* **Brief**
Report every line of the records beneath this task that holds the string "frames".

═══ Supplied data ═══

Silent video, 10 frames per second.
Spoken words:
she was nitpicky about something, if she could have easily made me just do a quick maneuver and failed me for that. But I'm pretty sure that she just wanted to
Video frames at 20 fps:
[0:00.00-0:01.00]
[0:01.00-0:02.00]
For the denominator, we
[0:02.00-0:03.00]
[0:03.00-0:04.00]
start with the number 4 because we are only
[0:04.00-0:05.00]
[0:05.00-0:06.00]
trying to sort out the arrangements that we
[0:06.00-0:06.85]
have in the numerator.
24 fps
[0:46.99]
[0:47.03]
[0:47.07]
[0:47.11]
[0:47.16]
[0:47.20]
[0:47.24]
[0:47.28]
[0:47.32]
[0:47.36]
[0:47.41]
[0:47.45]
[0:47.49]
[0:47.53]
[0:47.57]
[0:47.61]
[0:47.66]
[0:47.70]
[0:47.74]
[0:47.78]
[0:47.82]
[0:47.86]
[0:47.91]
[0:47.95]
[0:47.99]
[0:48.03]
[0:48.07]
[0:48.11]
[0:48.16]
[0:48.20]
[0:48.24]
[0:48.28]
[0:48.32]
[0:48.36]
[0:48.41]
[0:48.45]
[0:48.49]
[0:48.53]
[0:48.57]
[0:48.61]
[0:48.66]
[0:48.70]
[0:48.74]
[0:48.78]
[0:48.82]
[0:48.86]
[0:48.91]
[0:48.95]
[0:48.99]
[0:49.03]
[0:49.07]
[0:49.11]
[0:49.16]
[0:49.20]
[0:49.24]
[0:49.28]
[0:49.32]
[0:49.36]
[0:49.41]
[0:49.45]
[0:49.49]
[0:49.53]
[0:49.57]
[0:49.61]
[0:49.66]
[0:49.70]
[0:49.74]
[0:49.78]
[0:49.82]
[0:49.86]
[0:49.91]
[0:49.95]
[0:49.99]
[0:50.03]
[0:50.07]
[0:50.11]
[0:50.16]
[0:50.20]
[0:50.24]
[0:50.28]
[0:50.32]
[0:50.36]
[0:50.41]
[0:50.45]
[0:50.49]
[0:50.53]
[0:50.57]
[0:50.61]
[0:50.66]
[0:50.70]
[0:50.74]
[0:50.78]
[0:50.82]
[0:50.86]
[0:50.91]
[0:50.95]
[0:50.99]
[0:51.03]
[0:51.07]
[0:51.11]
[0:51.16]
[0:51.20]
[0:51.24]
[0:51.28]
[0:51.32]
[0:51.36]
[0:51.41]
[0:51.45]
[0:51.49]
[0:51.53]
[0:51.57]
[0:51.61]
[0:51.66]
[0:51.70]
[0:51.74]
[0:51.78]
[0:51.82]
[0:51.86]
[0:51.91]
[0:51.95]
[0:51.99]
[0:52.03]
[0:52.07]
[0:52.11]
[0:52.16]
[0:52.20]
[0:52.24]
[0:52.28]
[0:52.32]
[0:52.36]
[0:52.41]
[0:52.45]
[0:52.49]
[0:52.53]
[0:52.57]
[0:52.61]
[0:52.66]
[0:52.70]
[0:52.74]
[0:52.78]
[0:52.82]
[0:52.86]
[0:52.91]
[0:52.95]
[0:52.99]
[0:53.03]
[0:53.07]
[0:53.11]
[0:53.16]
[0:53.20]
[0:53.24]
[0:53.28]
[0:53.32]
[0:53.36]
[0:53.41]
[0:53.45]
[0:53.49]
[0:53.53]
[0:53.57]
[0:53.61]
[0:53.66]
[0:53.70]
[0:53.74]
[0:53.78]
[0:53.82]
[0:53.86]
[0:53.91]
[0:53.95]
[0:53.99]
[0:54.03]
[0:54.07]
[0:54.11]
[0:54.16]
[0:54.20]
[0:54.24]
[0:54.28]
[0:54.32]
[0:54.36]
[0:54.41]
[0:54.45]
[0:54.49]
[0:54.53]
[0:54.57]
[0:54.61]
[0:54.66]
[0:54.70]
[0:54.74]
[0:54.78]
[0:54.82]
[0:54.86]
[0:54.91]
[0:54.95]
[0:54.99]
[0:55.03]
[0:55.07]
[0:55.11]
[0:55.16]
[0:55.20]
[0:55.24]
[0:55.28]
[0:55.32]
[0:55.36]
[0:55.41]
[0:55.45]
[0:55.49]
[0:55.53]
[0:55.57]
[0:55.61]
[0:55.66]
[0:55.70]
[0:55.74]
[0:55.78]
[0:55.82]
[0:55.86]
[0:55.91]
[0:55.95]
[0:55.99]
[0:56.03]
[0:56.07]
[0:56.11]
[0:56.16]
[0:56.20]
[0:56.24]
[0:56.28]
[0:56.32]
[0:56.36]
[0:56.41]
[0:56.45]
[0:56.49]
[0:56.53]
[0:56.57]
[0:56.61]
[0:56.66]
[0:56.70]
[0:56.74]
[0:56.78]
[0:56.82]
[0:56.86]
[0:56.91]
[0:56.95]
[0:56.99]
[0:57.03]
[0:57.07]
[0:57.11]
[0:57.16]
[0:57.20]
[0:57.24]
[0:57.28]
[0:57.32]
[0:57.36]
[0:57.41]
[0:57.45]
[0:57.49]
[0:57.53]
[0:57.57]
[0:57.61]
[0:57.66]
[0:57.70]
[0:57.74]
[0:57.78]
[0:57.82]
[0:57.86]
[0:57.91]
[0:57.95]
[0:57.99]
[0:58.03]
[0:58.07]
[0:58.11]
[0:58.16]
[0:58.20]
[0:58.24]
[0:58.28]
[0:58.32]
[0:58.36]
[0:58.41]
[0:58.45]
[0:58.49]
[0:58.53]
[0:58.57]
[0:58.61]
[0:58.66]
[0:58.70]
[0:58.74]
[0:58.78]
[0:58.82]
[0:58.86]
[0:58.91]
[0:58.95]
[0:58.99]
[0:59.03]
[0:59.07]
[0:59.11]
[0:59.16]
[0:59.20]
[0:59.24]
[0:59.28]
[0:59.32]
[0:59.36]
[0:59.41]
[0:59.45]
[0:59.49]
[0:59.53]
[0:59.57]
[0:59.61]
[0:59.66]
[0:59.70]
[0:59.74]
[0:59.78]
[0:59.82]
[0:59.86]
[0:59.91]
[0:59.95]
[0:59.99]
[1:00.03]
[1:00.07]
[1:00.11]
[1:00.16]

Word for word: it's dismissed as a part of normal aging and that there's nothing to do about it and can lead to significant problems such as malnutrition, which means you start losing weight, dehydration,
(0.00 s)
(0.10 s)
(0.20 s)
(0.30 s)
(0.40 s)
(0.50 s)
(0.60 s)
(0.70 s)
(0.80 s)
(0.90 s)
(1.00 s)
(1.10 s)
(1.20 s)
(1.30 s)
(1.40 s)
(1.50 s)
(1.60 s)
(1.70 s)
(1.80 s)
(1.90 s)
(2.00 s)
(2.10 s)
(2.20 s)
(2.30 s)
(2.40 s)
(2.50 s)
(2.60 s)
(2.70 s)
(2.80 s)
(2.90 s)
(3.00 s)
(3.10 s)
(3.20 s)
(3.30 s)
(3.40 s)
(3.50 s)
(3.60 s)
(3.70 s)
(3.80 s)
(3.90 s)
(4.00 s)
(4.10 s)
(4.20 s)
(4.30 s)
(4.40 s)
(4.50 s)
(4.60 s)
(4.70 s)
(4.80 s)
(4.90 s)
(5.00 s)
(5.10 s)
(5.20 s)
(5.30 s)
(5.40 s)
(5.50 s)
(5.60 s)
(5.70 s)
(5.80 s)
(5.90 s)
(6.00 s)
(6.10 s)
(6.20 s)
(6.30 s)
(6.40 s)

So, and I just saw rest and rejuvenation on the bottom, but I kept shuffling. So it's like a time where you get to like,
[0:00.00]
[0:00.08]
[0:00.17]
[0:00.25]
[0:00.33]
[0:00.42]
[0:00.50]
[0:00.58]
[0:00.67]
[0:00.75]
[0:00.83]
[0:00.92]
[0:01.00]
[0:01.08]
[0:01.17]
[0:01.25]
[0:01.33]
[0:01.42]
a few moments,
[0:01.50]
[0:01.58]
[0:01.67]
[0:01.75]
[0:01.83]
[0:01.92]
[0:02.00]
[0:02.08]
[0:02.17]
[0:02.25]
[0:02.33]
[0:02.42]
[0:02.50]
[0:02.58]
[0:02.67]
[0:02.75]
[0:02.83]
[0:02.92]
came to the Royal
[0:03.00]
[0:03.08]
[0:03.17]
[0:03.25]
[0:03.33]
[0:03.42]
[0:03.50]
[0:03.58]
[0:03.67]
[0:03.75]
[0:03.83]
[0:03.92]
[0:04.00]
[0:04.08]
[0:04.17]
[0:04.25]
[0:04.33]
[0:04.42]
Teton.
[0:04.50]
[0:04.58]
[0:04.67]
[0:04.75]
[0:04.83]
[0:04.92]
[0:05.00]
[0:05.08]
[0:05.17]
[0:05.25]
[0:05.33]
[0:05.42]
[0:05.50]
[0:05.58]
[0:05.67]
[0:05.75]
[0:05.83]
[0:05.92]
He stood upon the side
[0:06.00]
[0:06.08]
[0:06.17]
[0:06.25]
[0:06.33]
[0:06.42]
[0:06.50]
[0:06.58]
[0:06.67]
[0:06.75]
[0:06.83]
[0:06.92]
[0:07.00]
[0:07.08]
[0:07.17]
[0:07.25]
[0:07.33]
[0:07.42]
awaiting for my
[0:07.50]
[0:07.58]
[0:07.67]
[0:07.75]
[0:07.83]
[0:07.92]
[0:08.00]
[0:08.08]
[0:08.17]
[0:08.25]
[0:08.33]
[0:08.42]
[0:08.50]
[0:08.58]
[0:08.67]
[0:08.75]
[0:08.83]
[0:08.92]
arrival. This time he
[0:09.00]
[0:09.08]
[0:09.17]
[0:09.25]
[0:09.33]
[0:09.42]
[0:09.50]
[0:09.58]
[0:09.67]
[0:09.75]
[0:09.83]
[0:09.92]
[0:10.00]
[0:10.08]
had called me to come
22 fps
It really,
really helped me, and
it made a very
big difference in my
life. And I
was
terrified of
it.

═══

* **Answer to the problem**
Silent video, 10 frames per second.
Video frames at 20 fps:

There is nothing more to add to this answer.